The output will look something like this:

file    snp_count
multi_sample.vcf    388
step1.recode.vcf    369
step2.recode.vcf    360
step3.recode.vcf    354
step4.recode.vcf    113

At this point I must again confess that I have forced you to do something the long way, as the typical production VCFtools command takes multiple arguments simultaneously. In other words, we could have simply run the following line of code to skip directly to the end of this filtering tutorial:

vcftools --gzvcf multi_sample.vcf.gz --remove-indels --minQ 40 --thin 50 --recode --out final

The upsides of this are obvious. The downside is that you have no way of determining which filter removed the most variants—and thus whether it might be worth changing to be more stringent or more sensitive.

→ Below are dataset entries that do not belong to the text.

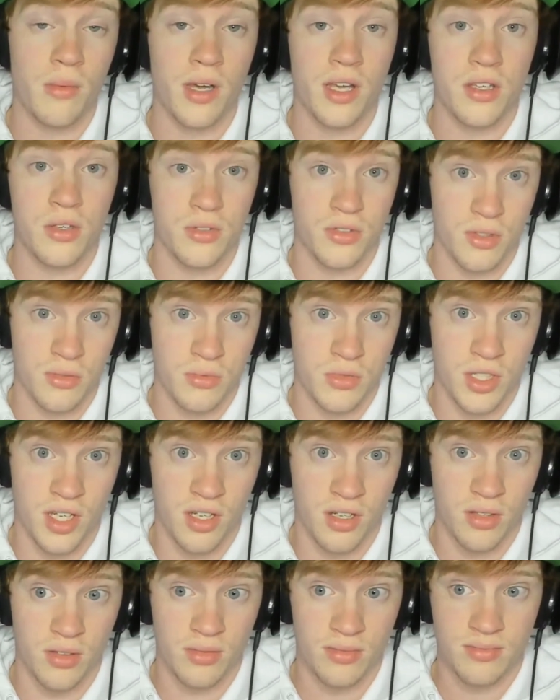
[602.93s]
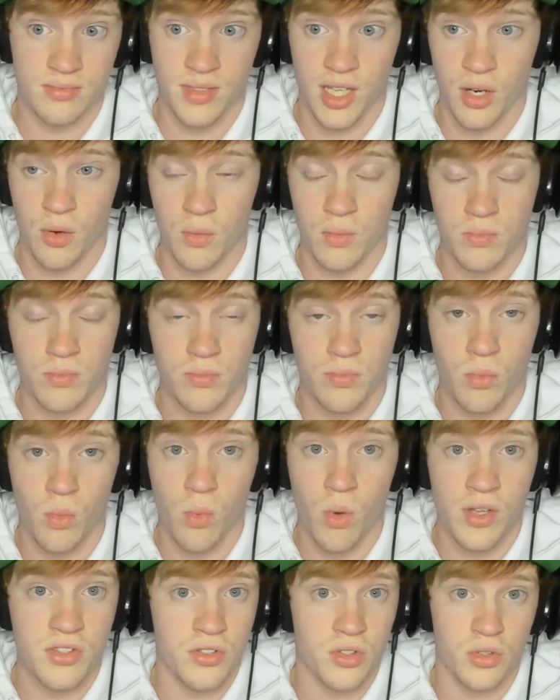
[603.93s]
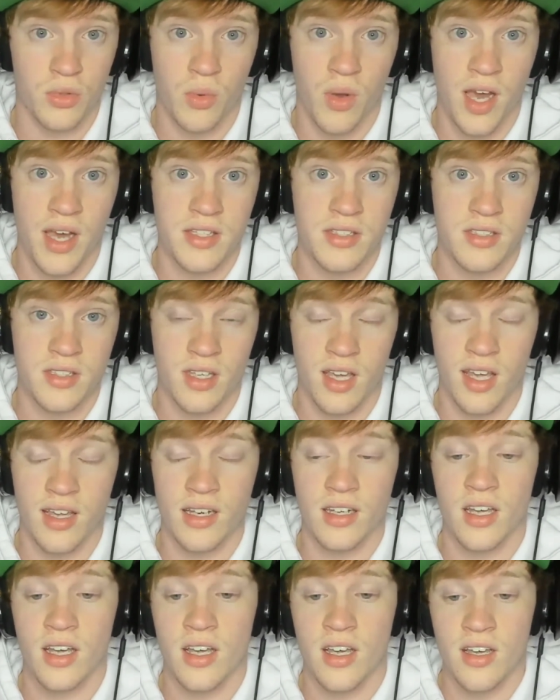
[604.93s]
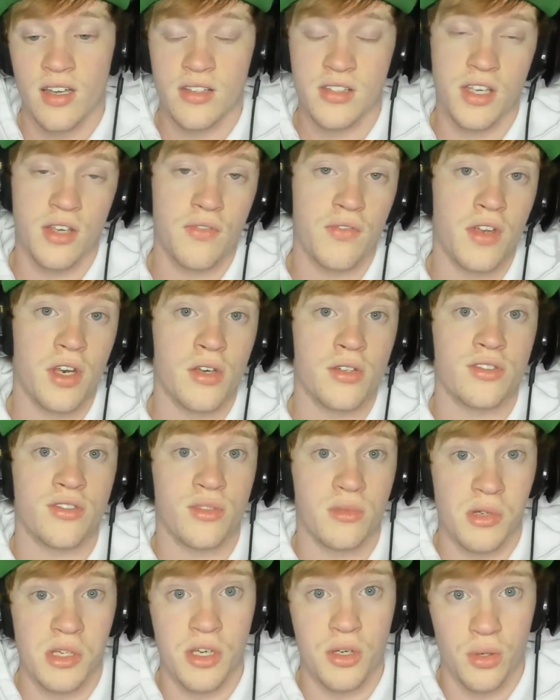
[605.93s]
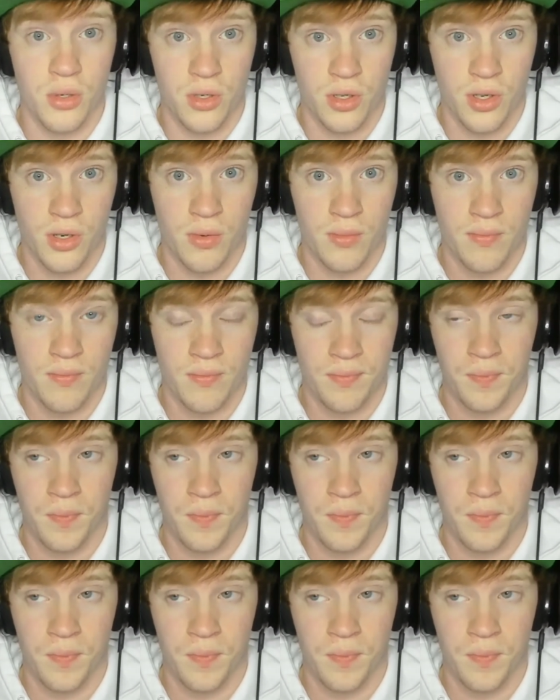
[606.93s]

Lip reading: on my YouTube channel like once or twice and see videos from a year ago.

VCFtools Summary Statistics

Those of you who were diligent in perusing the VCFtools manual may have noticed that in addition to filtering, the program can be used to produce a wide range of common population genetic summary statistics. For example, running the following command (in an .sbatch) will produce a summary of the count of mutations of different types, as well as the ratio of transitions to transversions:

vcftools --vcf step3.recode.vcf --TsTv-summary 

Similarly, appending the flag --site-quality will output per-site SNP quality (taken from the QUAL column of a .vcf), --site-pi will output average pairwise nucleotide diversity (\(\pi\)), etc. Most useful of these options are the flags for \(F_{ST}\) (especially in rolling windows for genome scans), \(H_e\), Hardy-Weinberg Equilibrium, and other widely reported metrics; keep this functionality in mind for your own work.

NoteHomework 7

Today’s homework includes the following tasks:

1. First, I’d like you to start your filtering over from scratch. Specifically, I’d like to have you write a new .sbatch script with a single VCFtools command containing multiple filtering arguments. At a minimum, these must include --remove-indels, --minQ 40 --mac, --max-missing-count, --min-meanDP, and one other option of your choice. Note that several of these flags were not introduced in the tutorial, i.e. you’ll need to to read about their useage in the manual.

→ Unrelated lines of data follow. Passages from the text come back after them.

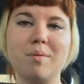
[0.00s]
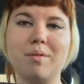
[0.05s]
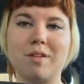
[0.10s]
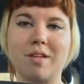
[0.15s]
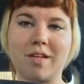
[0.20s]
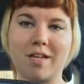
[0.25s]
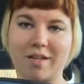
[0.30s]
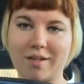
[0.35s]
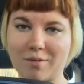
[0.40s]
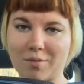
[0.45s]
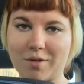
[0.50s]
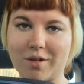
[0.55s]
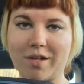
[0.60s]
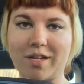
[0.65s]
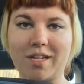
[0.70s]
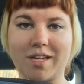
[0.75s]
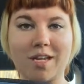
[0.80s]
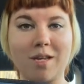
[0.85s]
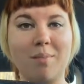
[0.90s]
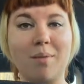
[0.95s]
like when
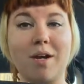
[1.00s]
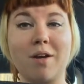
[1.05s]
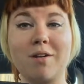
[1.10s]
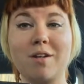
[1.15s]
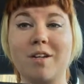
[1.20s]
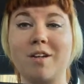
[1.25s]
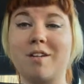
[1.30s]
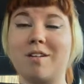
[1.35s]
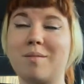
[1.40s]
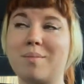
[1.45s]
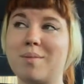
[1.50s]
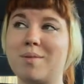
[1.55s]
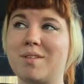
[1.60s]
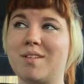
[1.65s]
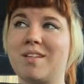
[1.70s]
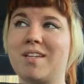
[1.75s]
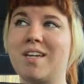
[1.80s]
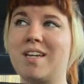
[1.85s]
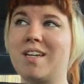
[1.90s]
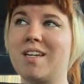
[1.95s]
I came out here
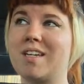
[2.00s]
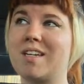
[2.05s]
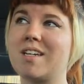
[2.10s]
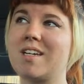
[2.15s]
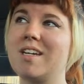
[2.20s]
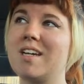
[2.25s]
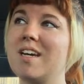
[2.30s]
but like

2. In a separate .md file, justify your filtering choices. This does not need to be extensive, or reveal bulletproof reasoning, but should betray and understanding of what each flag is actually doing, and what the impacts of too loose or strict a value might be.

3. Run one summary statistic command (e.g., vcftools --vcf step3.recode.vcf --hardy). Interpret its output, decide whether or not it is sensible, and add this to a separate section of your .md file.

4. Upload .sbatch script(s), your .md discussion of filtering choices and summary statistics, and any other documentation you think is necessary. Organize and update your .README.md appropriately.